This painting you see is my first attempt with acrylic on canvas and it came out much better than what I expected. Drawing silhouettes is in one way a safe first step as you don't have to burn your head with the different shades that a painting of a landscape in broad daylight demands:))
I spent about 6 hours with the painting and that could be because I was doing it the first time. Prior to this I had spent about 2 hours sketching the camel, the tree branches, the mosque, the setting sun and the shrubs on the ground with a pencil after the background had dried up.
I had dabbled with Microsoft MS Paint and done a few paintings with the computer mouse. What you see below is a collective image of these.

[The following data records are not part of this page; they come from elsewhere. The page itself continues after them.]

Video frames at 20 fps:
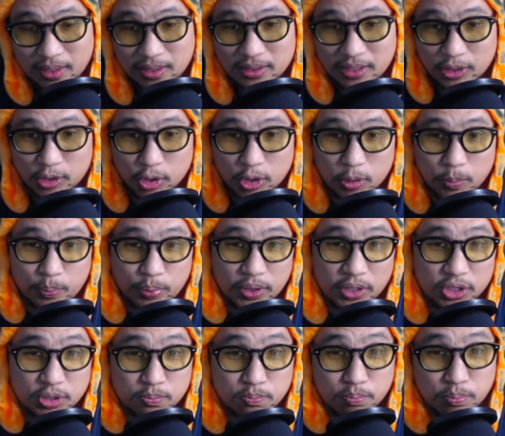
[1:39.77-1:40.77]
then you could put
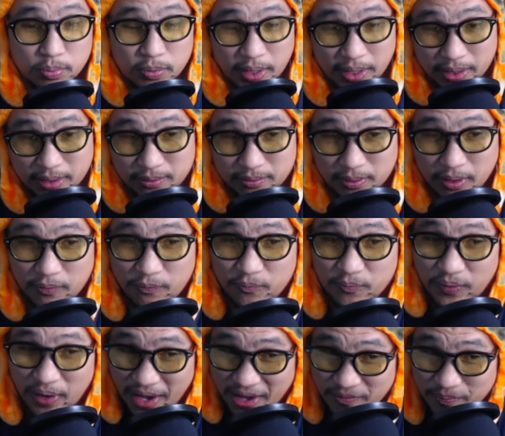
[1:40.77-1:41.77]
a
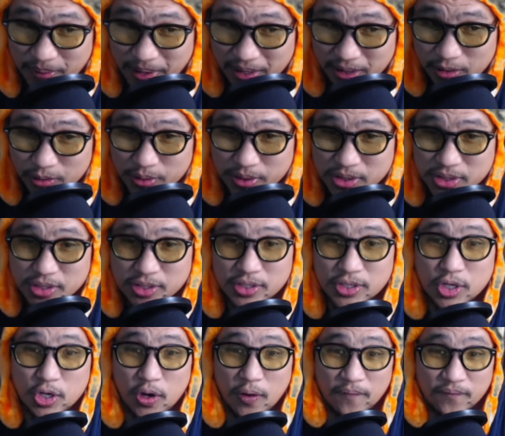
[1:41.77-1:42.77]
5 mana creature in
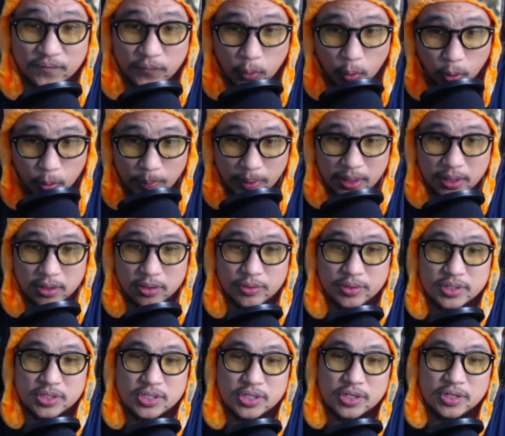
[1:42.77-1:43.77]
there, a 4 mana
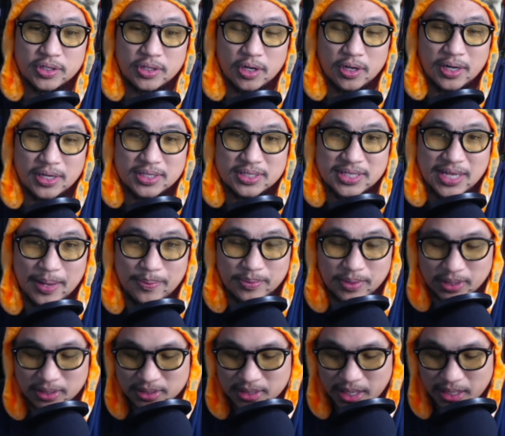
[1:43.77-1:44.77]
creature in there that's tapped
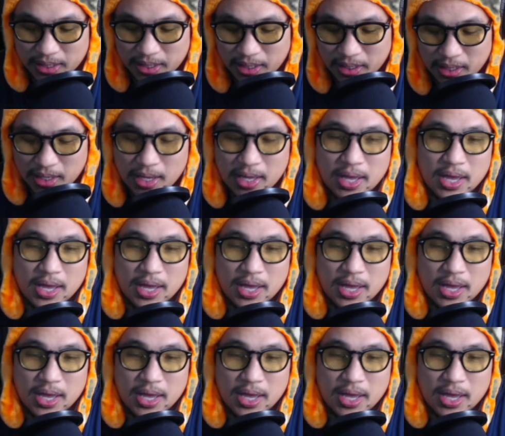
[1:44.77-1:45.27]
and attacking.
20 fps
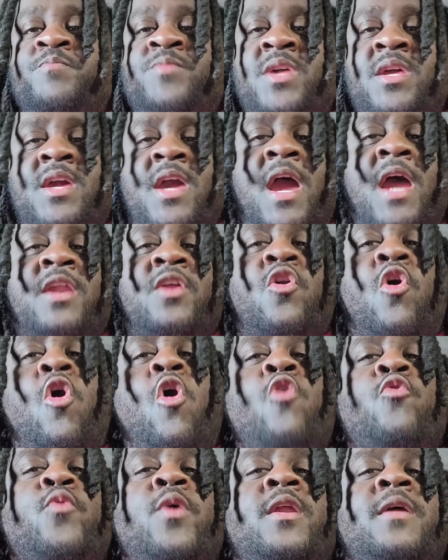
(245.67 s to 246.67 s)
he had it
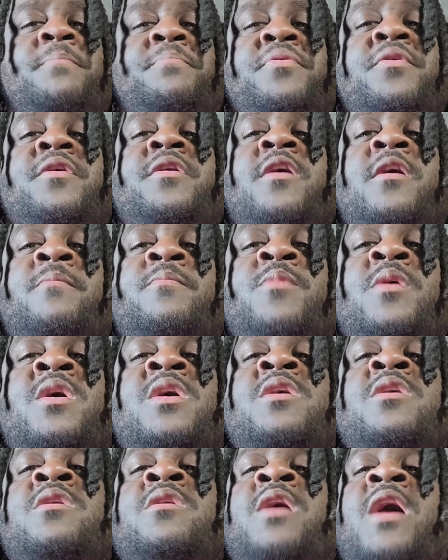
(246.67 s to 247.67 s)
already put up
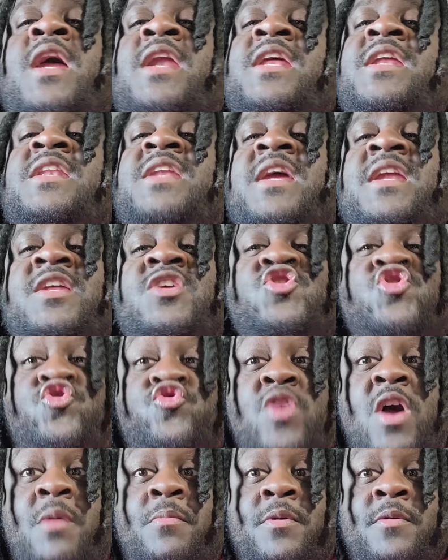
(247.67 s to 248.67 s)
and he needed
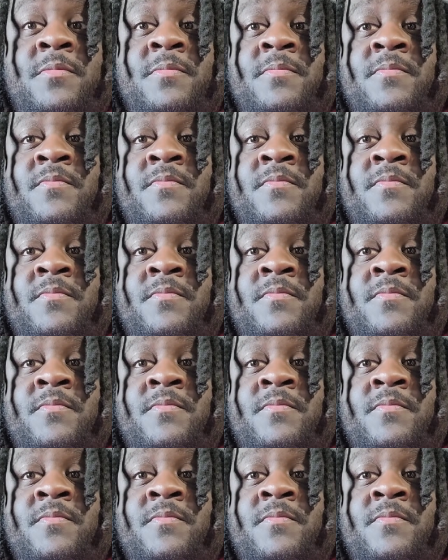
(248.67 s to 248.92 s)
drama.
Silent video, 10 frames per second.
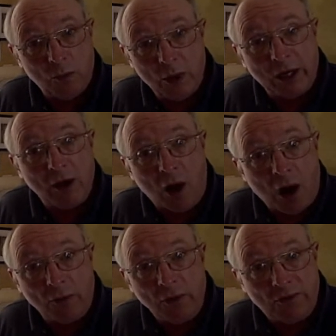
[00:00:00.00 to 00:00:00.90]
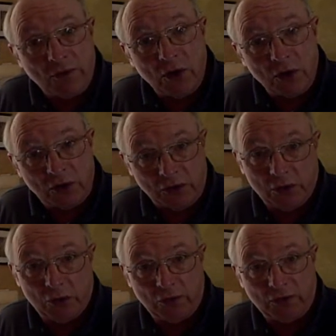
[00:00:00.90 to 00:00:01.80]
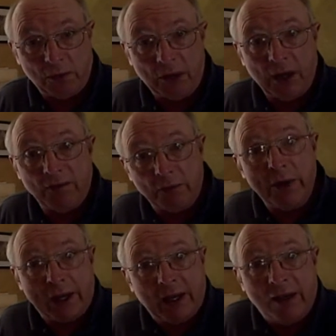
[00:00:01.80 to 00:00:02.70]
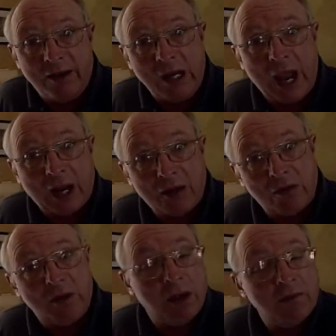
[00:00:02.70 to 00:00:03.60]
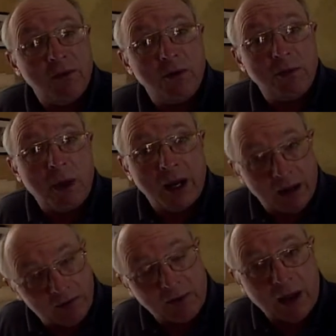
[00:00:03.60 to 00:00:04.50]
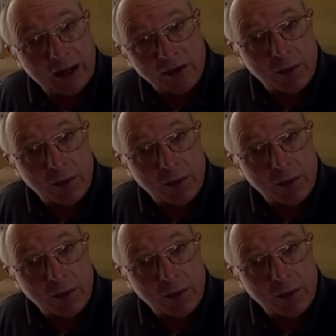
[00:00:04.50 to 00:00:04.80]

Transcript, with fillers: we could all refer to, some kind of written text. Uh, folks my age like the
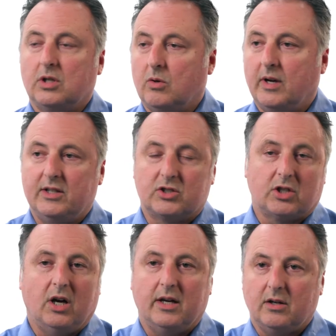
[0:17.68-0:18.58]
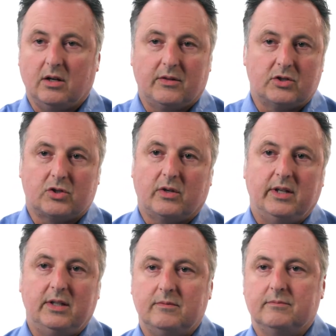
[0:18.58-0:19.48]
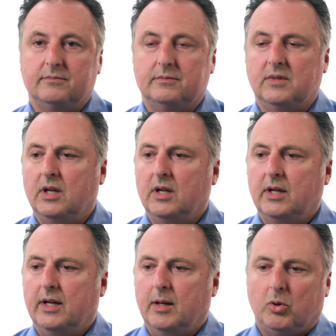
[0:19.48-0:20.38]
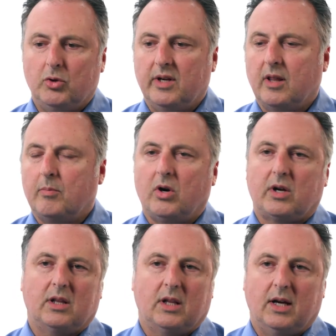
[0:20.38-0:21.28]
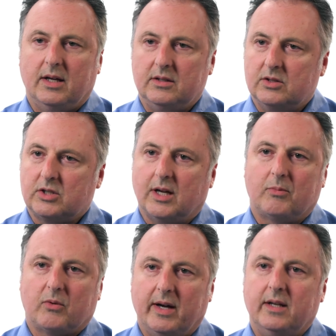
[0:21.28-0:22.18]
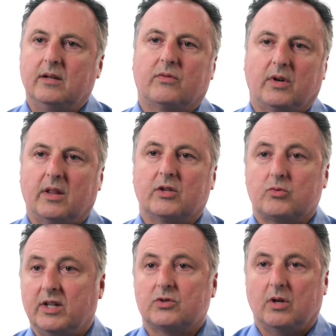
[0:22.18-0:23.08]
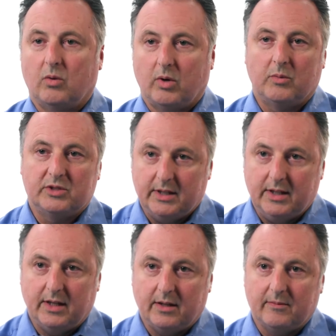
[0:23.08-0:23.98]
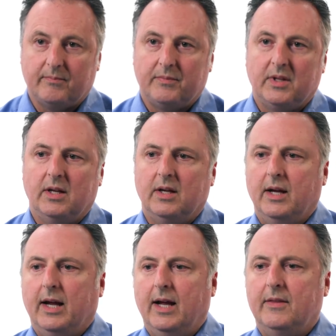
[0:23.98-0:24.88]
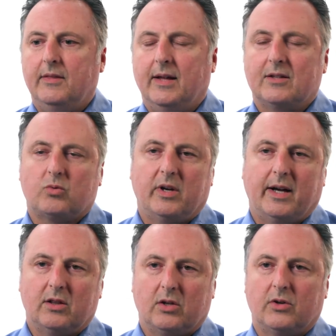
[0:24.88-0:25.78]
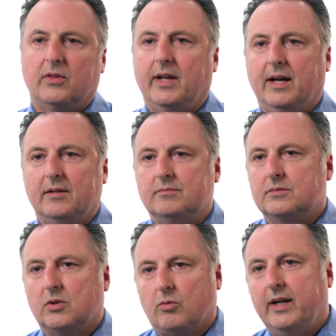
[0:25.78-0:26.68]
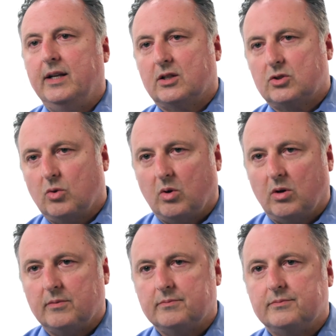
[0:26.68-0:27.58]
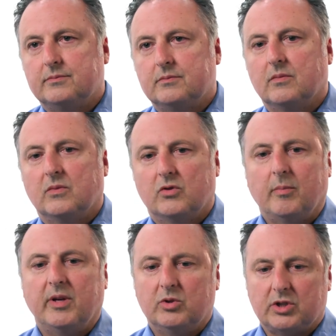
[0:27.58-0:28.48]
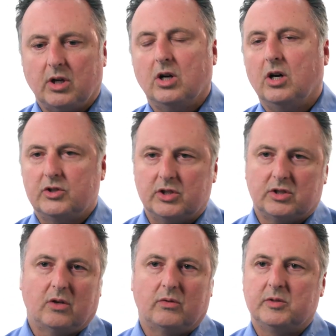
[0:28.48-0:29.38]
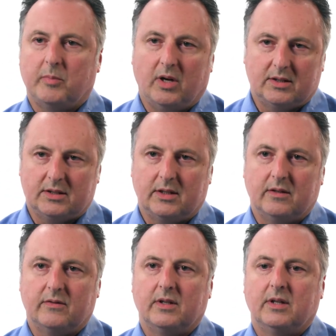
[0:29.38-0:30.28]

till I saw it on the street. And it pulled into the parking lot and stopped right in front of this restaurant where I was eating. And that's when I learned that right next door, somebody was unconscious, unresponsive,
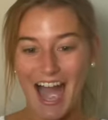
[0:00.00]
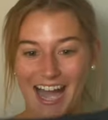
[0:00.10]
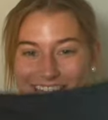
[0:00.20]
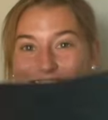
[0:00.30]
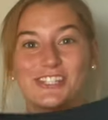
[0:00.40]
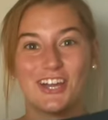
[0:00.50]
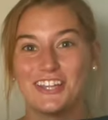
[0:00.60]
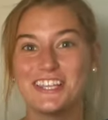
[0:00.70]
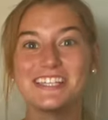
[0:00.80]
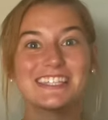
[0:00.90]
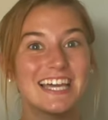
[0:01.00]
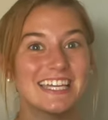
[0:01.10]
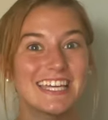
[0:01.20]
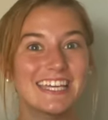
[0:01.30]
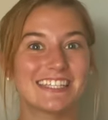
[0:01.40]
I just got these
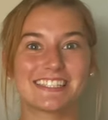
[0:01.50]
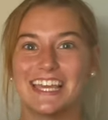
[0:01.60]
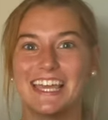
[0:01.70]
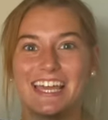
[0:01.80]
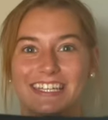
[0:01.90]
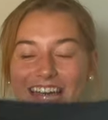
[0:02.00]
leggings and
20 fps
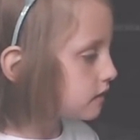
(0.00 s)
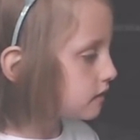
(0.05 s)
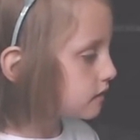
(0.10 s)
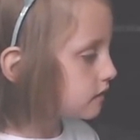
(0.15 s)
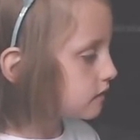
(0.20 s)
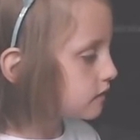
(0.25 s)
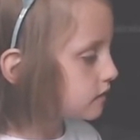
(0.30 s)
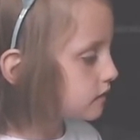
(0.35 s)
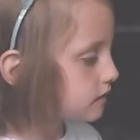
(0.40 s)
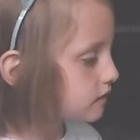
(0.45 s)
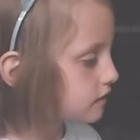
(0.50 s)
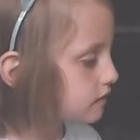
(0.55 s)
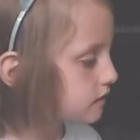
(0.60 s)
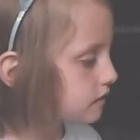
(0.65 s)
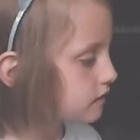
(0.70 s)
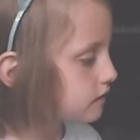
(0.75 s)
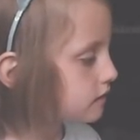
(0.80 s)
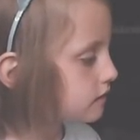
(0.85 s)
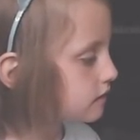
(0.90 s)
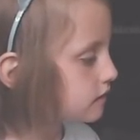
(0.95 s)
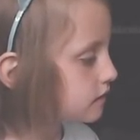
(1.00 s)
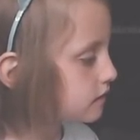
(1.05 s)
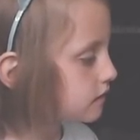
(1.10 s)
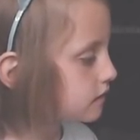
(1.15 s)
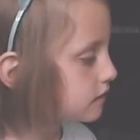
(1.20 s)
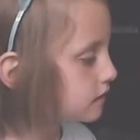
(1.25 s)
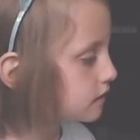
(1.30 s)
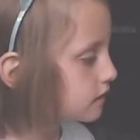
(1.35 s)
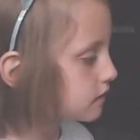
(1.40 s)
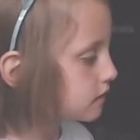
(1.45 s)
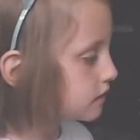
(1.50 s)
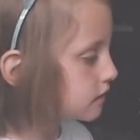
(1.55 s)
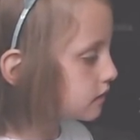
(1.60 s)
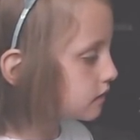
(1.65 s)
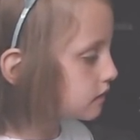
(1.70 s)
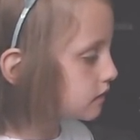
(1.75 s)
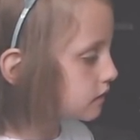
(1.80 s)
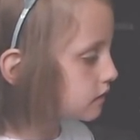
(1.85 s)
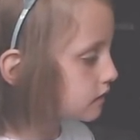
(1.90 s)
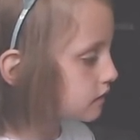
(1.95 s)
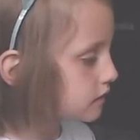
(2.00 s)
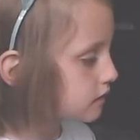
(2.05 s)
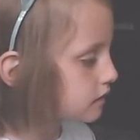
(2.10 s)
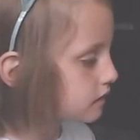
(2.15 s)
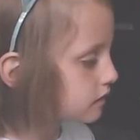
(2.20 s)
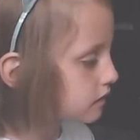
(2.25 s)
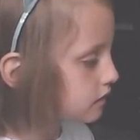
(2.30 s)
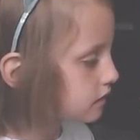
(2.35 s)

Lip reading: (not speaking)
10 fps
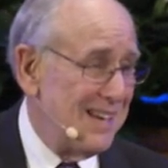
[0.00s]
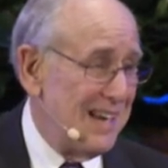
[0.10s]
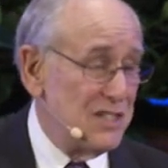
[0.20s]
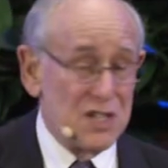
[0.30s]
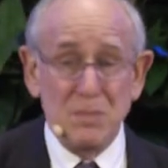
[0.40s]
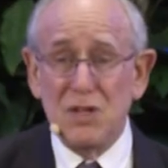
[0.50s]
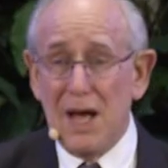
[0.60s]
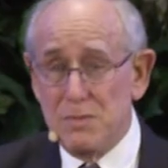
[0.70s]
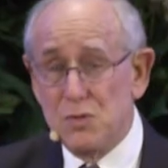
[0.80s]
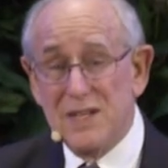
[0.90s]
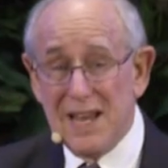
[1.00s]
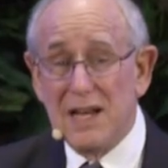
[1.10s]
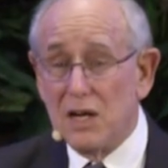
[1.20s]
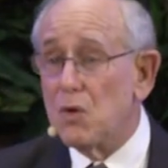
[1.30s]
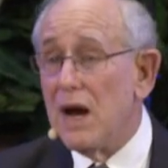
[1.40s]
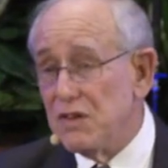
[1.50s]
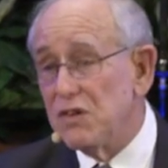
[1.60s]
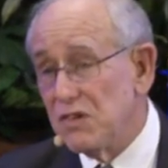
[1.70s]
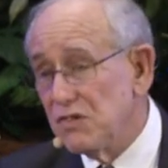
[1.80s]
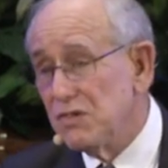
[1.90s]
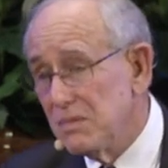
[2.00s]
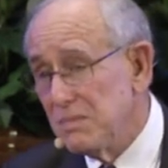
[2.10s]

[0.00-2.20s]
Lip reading: and sometimes we take a crisis,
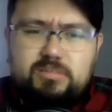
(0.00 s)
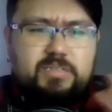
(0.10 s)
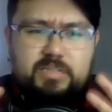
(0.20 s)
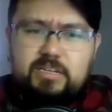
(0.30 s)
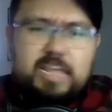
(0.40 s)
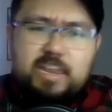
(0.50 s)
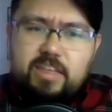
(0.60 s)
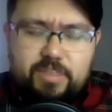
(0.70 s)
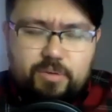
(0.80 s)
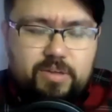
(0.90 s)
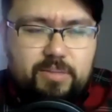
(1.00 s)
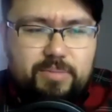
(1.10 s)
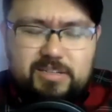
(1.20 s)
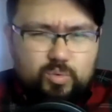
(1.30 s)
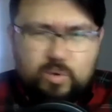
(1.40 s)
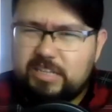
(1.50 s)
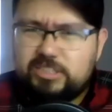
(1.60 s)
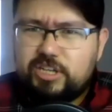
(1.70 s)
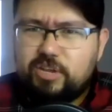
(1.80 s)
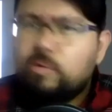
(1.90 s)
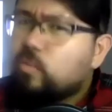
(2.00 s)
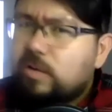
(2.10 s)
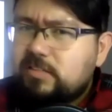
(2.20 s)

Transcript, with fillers: in anything really because what is genuine what is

I had also worked on some pencil sketches, some of which I have put into the older posts in this blog. I think I would have bought at least ten books on acrylic painting to understand the nuances of mixing and shading. I read a little of all these books, but never jumped into the actual activity as the various steps in that whole process still lay as obstacles in my mind. Some of them were the place where I would place the canvas and paint, the mixing of the colours, the different brushes that I should be using, the picture that I should start with first, how to do the basic sketching on the dried acrylic after the background was done and how to make changes in the sketch in case I wanted to.
I have seen my sister struggle with pencil sketching a year back and the outputs were never satisfactory. But somehow in the last few months that went by, she took up acrylic painting. I think 'took up' is a mild word. She rather 'jumped' into it. And although there was an initial period of struggle, I saw some beautiful paintings based on the Masaii tribe come out. I believe she was going through a difficult period after quitting her job to look after my father and when many people called up home and asked her about her career, it used to pile up as a mountain of pressure on her. But it was great to see that getting channelized in this creative way.
And so when I took up acrylic painting, most of the obstacles that were there in my mind, were already sorted out and clear as I could see how my sister had gone about. She was with me when the brush with the first dip of paint hit the canvas and also right through the sketching and the editing of the sketch before the final painting. I was really surprised to know the several little things she had already learnt from her experiments and experience.
I think what held me back was the fear of failure and wanting to come out good in the very first attempt. That way I was only holding myself back with the fear to explore.